▶ _Listed entries_

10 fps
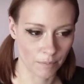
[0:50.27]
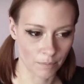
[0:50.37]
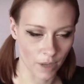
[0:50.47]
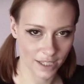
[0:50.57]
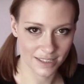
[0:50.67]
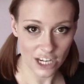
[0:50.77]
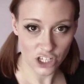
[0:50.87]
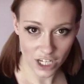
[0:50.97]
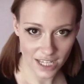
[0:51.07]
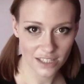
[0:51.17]
like
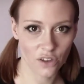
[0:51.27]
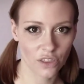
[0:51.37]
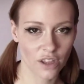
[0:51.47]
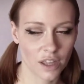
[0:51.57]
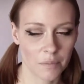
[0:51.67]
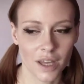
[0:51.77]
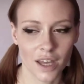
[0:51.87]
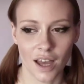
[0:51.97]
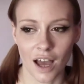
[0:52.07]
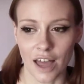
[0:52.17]
sashes on them,
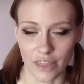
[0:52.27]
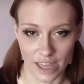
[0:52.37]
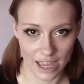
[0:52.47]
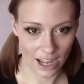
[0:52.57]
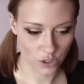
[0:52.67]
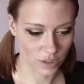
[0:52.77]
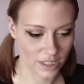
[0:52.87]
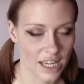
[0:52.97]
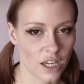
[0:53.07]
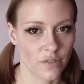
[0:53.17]
and the actual
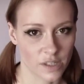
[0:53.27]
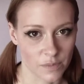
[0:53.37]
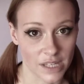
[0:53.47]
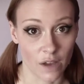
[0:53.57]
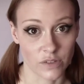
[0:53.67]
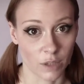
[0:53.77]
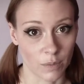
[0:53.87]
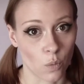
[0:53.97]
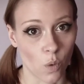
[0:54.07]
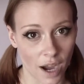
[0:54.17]
seat covers themselves are going
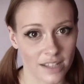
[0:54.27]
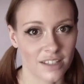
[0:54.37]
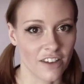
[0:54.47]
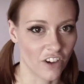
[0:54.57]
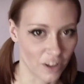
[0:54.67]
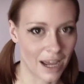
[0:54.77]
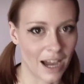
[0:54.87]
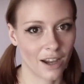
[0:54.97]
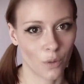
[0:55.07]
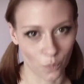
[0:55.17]
to be white, so you've got the
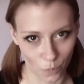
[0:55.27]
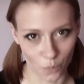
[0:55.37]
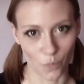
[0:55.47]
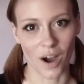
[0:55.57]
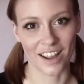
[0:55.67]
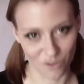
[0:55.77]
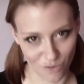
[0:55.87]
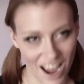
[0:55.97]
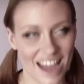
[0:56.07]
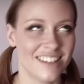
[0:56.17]
black, white and
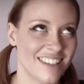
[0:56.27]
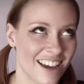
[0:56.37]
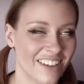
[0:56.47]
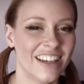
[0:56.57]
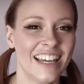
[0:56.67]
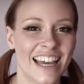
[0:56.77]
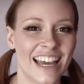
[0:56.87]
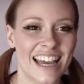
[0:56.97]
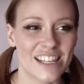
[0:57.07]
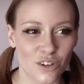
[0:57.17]
red. So
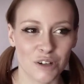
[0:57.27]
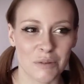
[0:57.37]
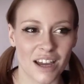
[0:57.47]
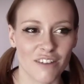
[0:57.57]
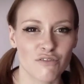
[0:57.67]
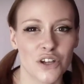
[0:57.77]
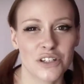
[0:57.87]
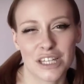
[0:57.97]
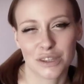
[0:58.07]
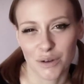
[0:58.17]
it's all going to be kind of
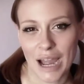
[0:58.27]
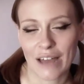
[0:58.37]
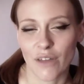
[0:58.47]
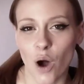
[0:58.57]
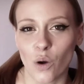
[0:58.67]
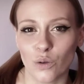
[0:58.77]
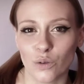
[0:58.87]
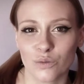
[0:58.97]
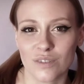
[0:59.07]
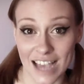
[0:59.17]
dotted throughout the
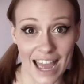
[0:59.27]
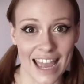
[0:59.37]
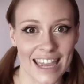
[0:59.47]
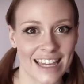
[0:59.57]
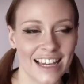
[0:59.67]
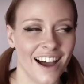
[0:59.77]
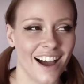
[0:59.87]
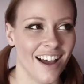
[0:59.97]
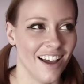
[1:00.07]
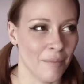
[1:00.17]
whole day
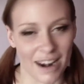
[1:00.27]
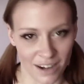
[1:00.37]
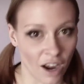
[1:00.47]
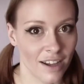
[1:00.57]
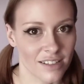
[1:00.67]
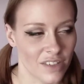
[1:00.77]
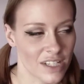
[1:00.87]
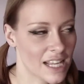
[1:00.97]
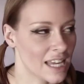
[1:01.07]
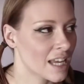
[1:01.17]
and night,
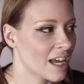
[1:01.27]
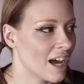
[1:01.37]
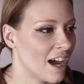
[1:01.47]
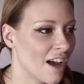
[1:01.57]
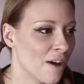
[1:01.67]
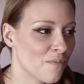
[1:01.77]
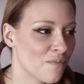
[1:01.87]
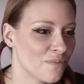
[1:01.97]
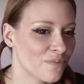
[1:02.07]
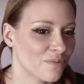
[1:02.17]
obviously.
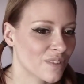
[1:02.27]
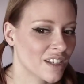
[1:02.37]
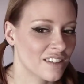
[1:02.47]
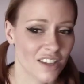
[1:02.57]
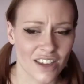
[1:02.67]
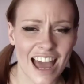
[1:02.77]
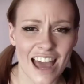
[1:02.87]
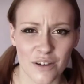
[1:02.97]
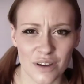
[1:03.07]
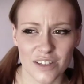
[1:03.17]
So
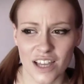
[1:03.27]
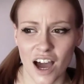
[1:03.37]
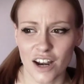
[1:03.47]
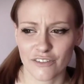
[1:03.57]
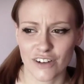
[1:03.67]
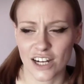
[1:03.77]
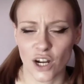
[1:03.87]
yeah, it was kind of really an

▶ _Goal of the exercise_
Retype the material above exactly, images excluded.

▶ _Answer to the exercise_
10 fps
[0:50.27]
[0:50.37]
[0:50.47]
[0:50.57]
[0:50.67]
[0:50.77]
[0:50.87]
[0:50.97]
[0:51.07]
[0:51.17]
like
[0:51.27]
[0:51.37]
[0:51.47]
[0:51.57]
[0:51.67]
[0:51.77]
[0:51.87]
[0:51.97]
[0:52.07]
[0:52.17]
sashes on them,
[0:52.27]
[0:52.37]
[0:52.47]
[0:52.57]
[0:52.67]
[0:52.77]
[0:52.87]
[0:52.97]
[0:53.07]
[0:53.17]
and the actual
[0:53.27]
[0:53.37]
[0:53.47]
[0:53.57]
[0:53.67]
[0:53.77]
[0:53.87]
[0:53.97]
[0:54.07]
[0:54.17]
seat covers themselves are going
[0:54.27]
[0:54.37]
[0:54.47]
[0:54.57]
[0:54.67]
[0:54.77]
[0:54.87]
[0:54.97]
[0:55.07]
[0:55.17]
to be white, so you've got the
[0:55.27]
[0:55.37]
[0:55.47]
[0:55.57]
[0:55.67]
[0:55.77]
[0:55.87]
[0:55.97]
[0:56.07]
[0:56.17]
black, white and
[0:56.27]
[0:56.37]
[0:56.47]
[0:56.57]
[0:56.67]
[0:56.77]
[0:56.87]
[0:56.97]
[0:57.07]
[0:57.17]
red. So
[0:57.27]
[0:57.37]
[0:57.47]
[0:57.57]
[0:57.67]
[0:57.77]
[0:57.87]
[0:57.97]
[0:58.07]
[0:58.17]
it's all going to be kind of
[0:58.27]
[0:58.37]
[0:58.47]
[0:58.57]
[0:58.67]
[0:58.77]
[0:58.87]
[0:58.97]
[0:59.07]
[0:59.17]
dotted throughout the
[0:59.27]
[0:59.37]
[0:59.47]
[0:59.57]
[0:59.67]
[0:59.77]
[0:59.87]
[0:59.97]
[1:00.07]
[1:00.17]
whole day
[1:00.27]
[1:00.37]
[1:00.47]
[1:00.57]
[1:00.67]
[1:00.77]
[1:00.87]
[1:00.97]
[1:01.07]
[1:01.17]
and night,
[1:01.27]
[1:01.37]
[1:01.47]
[1:01.57]
[1:01.67]
[1:01.77]
[1:01.87]
[1:01.97]
[1:02.07]
[1:02.17]
obviously.
[1:02.27]
[1:02.37]
[1:02.47]
[1:02.57]
[1:02.67]
[1:02.77]
[1:02.87]
[1:02.97]
[1:03.07]
[1:03.17]
So
[1:03.27]
[1:03.37]
[1:03.47]
[1:03.57]
[1:03.67]
[1:03.77]
[1:03.87]
yeah, it was kind of really an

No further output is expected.